“The secret of life is enjoying the passage of time.”
James Taylor,
Secret o’ Life
Welcome to the modern world, where you can get nearly anything you want at an instant. If you’re hungry, you can order food on your phone or drive by a fast food joint. If you’re bored, you can turn on Netflix or scroll through endless streams of content on your social media feed. If you need a quick solution at work you can just Google or hop onto ChatGPT for ideas.
With that being said, it’s no surprise how difficult it for us to put our faith into any kind of process. And whether we like it or not, the best things in life come with process.
We like to romanticize the idea that growth happens instantaneously. We just love narrating our life like it’s a movie, and crediting our growth to one pivotal moment that changed everything — how our life took a complete turn after reading one book, or falling in love with our partner at first sight, or even going to therapy.
But in reality, the truth is often much more boring. Real growth tends to happen at a gradual and subtle pace, that you almost don’t notice it until a certain point.

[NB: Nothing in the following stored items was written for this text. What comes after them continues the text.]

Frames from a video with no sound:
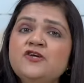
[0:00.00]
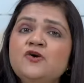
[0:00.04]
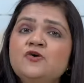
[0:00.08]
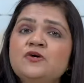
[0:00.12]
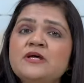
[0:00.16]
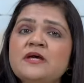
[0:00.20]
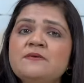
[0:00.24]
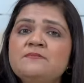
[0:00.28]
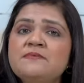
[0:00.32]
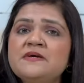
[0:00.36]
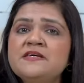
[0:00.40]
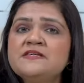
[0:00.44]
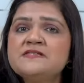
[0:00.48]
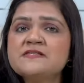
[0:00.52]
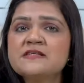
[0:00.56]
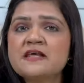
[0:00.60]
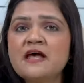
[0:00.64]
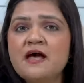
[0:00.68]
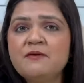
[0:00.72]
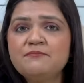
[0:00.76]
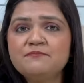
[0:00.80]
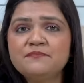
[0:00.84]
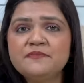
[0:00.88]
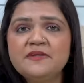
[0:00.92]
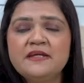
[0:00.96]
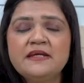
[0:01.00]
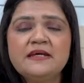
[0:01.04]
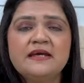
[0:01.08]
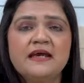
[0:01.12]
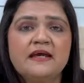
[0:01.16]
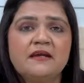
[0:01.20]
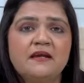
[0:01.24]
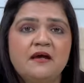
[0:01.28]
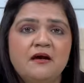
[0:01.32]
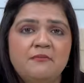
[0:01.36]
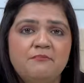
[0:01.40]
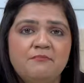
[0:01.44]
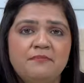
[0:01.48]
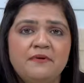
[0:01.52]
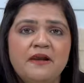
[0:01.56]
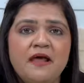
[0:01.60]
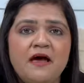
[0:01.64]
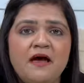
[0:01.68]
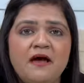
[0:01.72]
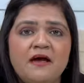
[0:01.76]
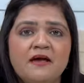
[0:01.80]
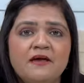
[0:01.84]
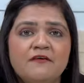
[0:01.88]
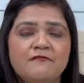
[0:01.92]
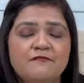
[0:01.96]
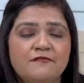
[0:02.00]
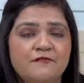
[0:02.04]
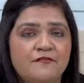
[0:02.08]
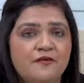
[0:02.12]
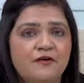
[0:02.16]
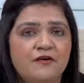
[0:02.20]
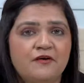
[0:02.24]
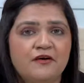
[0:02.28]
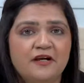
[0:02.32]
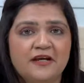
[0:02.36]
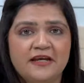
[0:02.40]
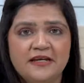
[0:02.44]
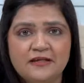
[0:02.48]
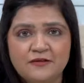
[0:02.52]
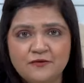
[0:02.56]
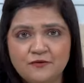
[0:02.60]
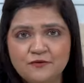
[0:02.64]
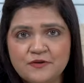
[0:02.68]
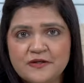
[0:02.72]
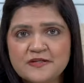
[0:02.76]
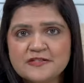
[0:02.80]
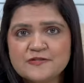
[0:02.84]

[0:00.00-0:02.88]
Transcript: UK-based company can apply for a UK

You just have to consistently put in the work, and let time do its thing.
It’s like investing. You put in a sum of money consistently, and you leave it to the wonders of compound interest. It doesn’t seem like much is happening in the short term, but with time, your wealth grows significantly almost without you realizing.
And when it comes to healing your wounds, the same principle applies. Time does “heal all wounds”, as we like to say, but not unless you also put in the work to heal.
Two years ago, I committed to about seven months of weekly therapy, after struggling with deep depression for three years. I went through the slow process of painfully peeling back the many overlapping layers of trauma and grief that had been eating away in me for so long.
But I wouldn’t say that I felt significantly better during or immediately after those months. When I really think about it, I’d say that it took many more months after that, or most of last year, to really process what I had worked through.
A lot of times, I didn’t notice the changes in myself, until other people pointed them out, saying things like, “You look healthier now,” and “You’ve been happier lately.” One friend that I hadn’t seen in years even commented on my weight gain, “You used to be so goddamned skinny. But now you look bulkier. You have boobs now.” I sure hope he was exaggerating.
When I did notice these changes in myself, I was actually surprised by how ordinary and almost inconspicuous they felt. They were in stark contrast to the grandiose ideas I had of growth or healing.
“Healing” for me was realizing that for quite a while, I hadn’t been caught up as much on thoughts that used to be highly intrusive and anxiety-provoking. It was being single and being okay with it. It was driving alone in my car, and actually enjoying my own company. It was the feeling that I was loving my life again, and that I had a future to look forward to.
This isn’t to say that my life is so great now. Far from it. Like anybody else, I still have plenty of problems that I need to work through. And I still experience depressive episodes every now and then. But I can honestly say that my worst nowadays is incomparably better than my best from years ago.
If you’re reading this and you feel like your life is over, it isn’t. Just keep moving forward. Every step counts, no matter how small.
When you’re so entrenched in your pain, I know it’s hard to imagine that down the road, things will get better. And I’m not going to lie — it may even take you many years to get to that place. But you will get there, I promise.
Time is on your side, if you let it be. All of us are scared of growing old, even though it’s happening to us every day. But with growing old comes with a lot of clarity. With every passing day, it gets more doable to put the past behind you. To realize that you are a completely different person today than when you were, say, in your early 20s. To forgive yourself for handling your life in the only ways that you knew at the time.
With every passing day, you get to realize that your time is running out. So you’d might as well use the time you have now to focus on what matters, and let go of what doesn’t.